La livraison en ville, une activité "inspirante"
En matière de livraisons en ville, il semble n’y avoir que des vertueux : Collectivités locales et acteurs proprement dit rivalisent d’ingéniosité… un peu tard par rapport à la problématique, un peu poussés par la réglementation, mais on ne va pas gâcher son plaisir à voir le bon sens prendre le pas sur les habitudes.
Exemples à foison piqués lors des 28èmes rencontres Transports et Mobilités, organisées le 19 octobre 2021 à Paris. A commencer par le -bon- exemple montré par Lidl, qui s’organise à partir de de ses 25 plateformes logistiques réparties sur le territoire national, à charge pour chacune d’entre elles de livrer 70 supermarchés. L’ensemble des références est stocké sur chacun des sites, ce qui est d’autant plus simple que l’enseigne a pour politique d’en limiter le nombre. Toutes sont livrées dans un même camion chargé à 74%, une tournée s’effectuant en moyenne sur 72 km. Quant aux flux retour, ils sont composés de déchets produits par les magasins, ce qui permet de ne plus avoir de poubelles dans les magasins.
Cette organisation très resserrée permet à l’enseigne de proposer, partout en France, les mêmes produits au même prix, ce qui participe pleinement au succès du distributeur. Les restrictions à la circulation en centre-ville auront-elles, à force de privilégier le véhicule au schéma logistique, raison de tels schémas logistiques ? Comme le rappelle Anne-Marie Idrac, à la tête de France Logistique, ce sont les collectivités locales qui décident, in fine. A elles d’entendre la parole des commerçants et celle des transporteurs.

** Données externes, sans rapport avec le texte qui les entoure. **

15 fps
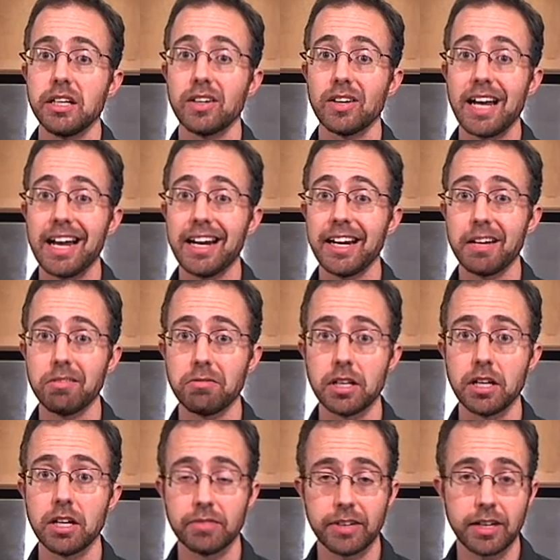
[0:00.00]
kind of get rid
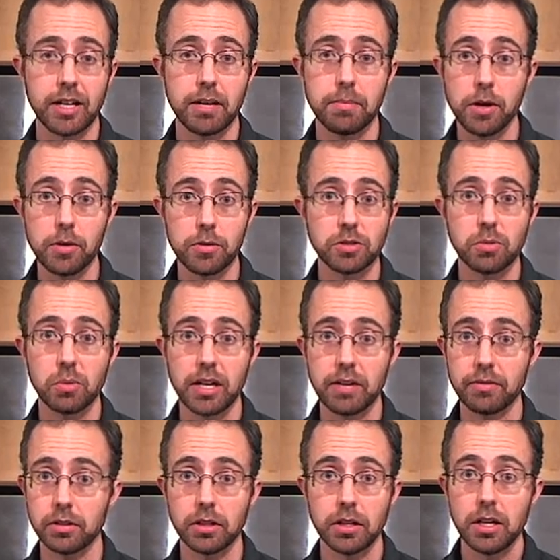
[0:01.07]
of, compost,
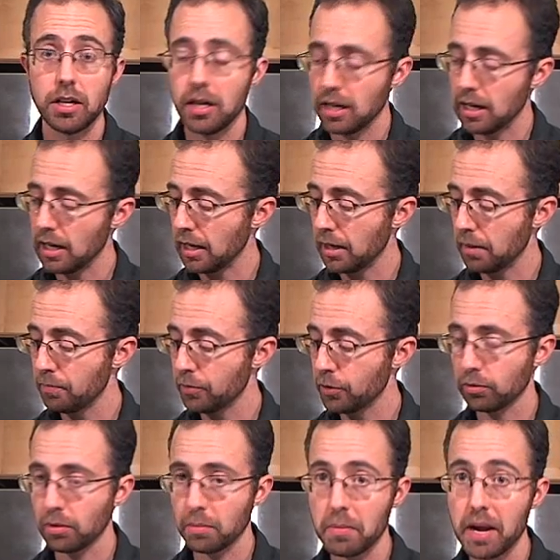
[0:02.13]
whatever, the
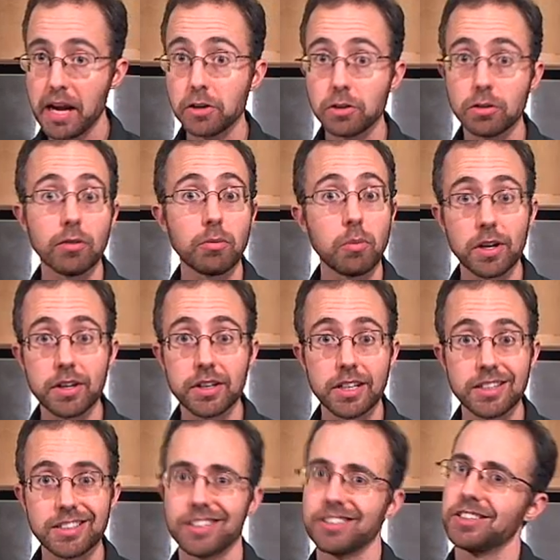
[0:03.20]
remainder of one of
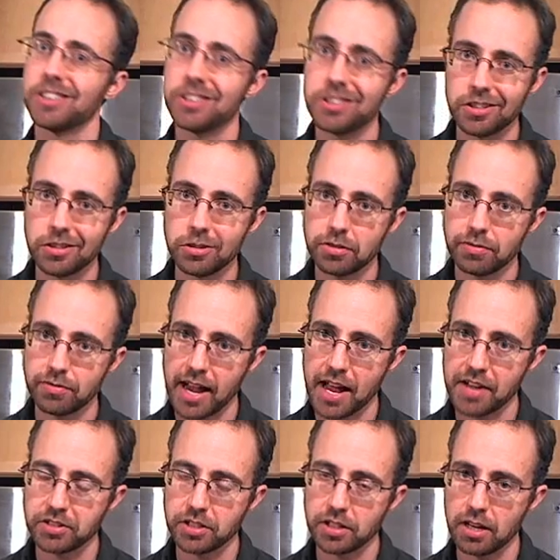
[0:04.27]
these because you just didn't use it
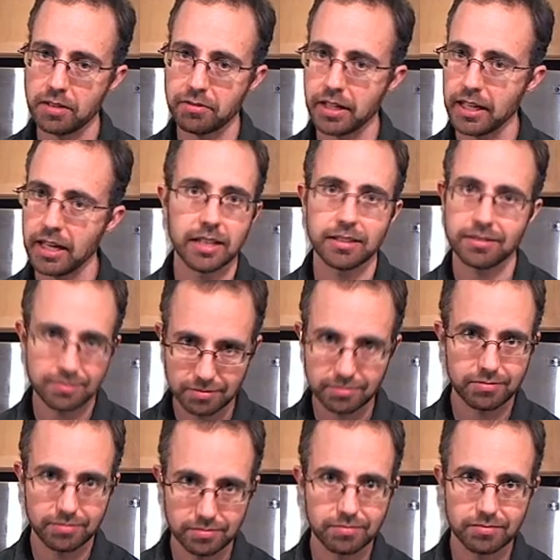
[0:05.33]
fast enough and it got
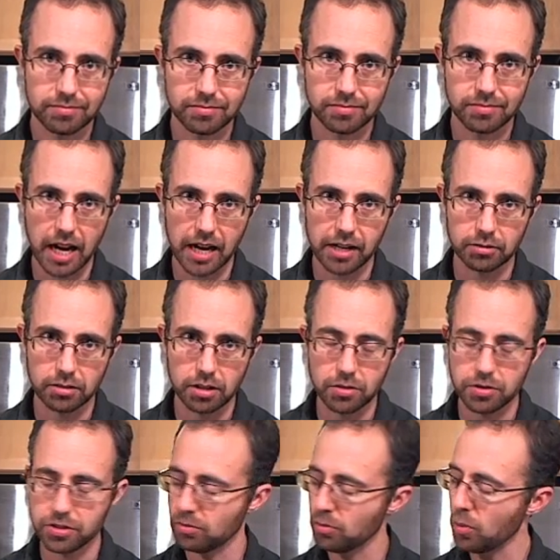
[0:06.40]
kind of
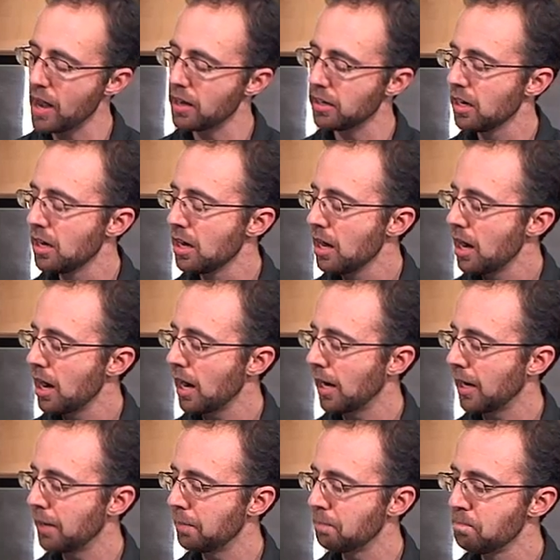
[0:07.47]
gross and wet.
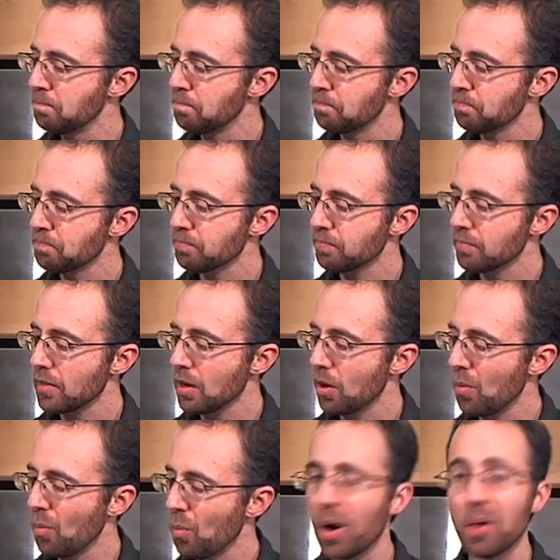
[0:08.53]

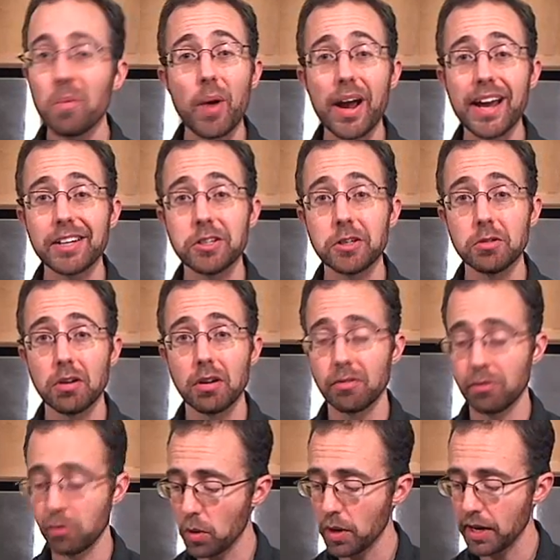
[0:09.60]
One way to
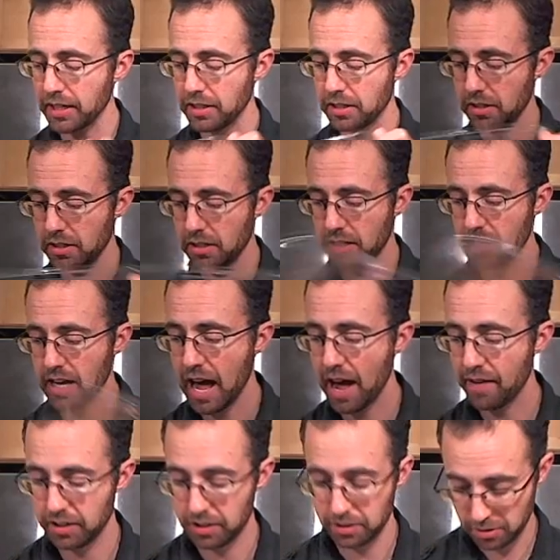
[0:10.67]
avoid
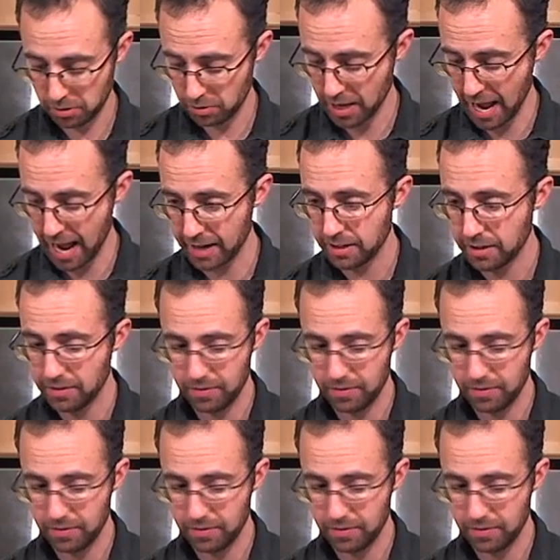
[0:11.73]
having to do that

Olivier Storch, directeur du programme Logistique urbaine pour le groupe La Poste, s’acharne à les mobiliser sur le sujet. « La livraison a un coût, mais elle a aussi un prix. Si l’on veut faire de la logistique durable, il faut se rendre à l’évidence que cela coûte plus cher », assène-t-il, histoire de rappeler à qui veut l’entendre (villes ? consommateur final ?) qu’en matière de livraison urbaine, comme ailleurs le gratuit n’existe pas. « Dans Paris, il est impossible de descendre en dessous de 3,5€ », prévient Olivier Storch. Les tournées de l’opérateur s’organisent à partir de plateformes de dégroupage situées assez loin des centres-villes, ce qui rend difficile l’exploitation de véhicules équipés de moteurs électriques qui, par exemple, sont plus efficaces sur des tournées plus courtes qui permettent de ne les recharger tous les deux jours. Plutôt que de déclencher « l’arme atomique que sont les Zones de faibles émissions (ZFE) », les collectivités locales auraient intérêt à dialoguer en amont avec les acteurs économiques concernés pour trouver des solutions !
La data à la rescousse
Elles pourraient en cela s’inspirer de la démarche suivie par la ville de Cannes pour gérer ses places de livraison. En période de congrès ou de festival, la localité triple son nombre d’habitants et son hyper-centre, où s’organise soirées et cocktails, décuple son besoin en approvisionnements de toutes sortes ; d’où l’idée d’équiper les places de livraison de capteurs afin d’adapter la verbalisation aux exigences du moment. En gros, quand la ville tourne à son rythme, certaines places peuvent être mutualisées entre voitures et véhicules utilitaires. Quand elle accélère, la verbalisation ne sera réalisée qu’au bout d’une demi-heure d’occupation de l’espace.
C’est l’utilisation des données collectées par les 168 capteurs installés qui a permis d’affiner la politique locale. Pendant deux ans, explique Marie Pourreyron, adjointe en charge de la mobilité, « on n’a fait que remonter des données. C’est après les avoir analysées qu’on a décidé de limiter la phase de livraison à une demi-heure. Ce n’est pas la peine, avant, de dépêcher un agent pour verbaliser car en moyenne, le déchargement n’est pas fini ».
Le salut de la livraison en ville passera donc, pour une part, par l’exploitation des données amassées par, d’une part, les collectivités, d’autre part, les utilisateurs de véhicules. Pour cela, encore faudrait-il adapter la loi ! A peine votée, la LOM s’avère sur ce terrain-là déjà désuète. « Elle n’autorise qu’un usage très restrictif des données collectées par les caméras qui lisent les plaques et ne permet pas de les stocker », précise Laetitia Dablanc, directrice de recherche à l’université Gustave Eiffel.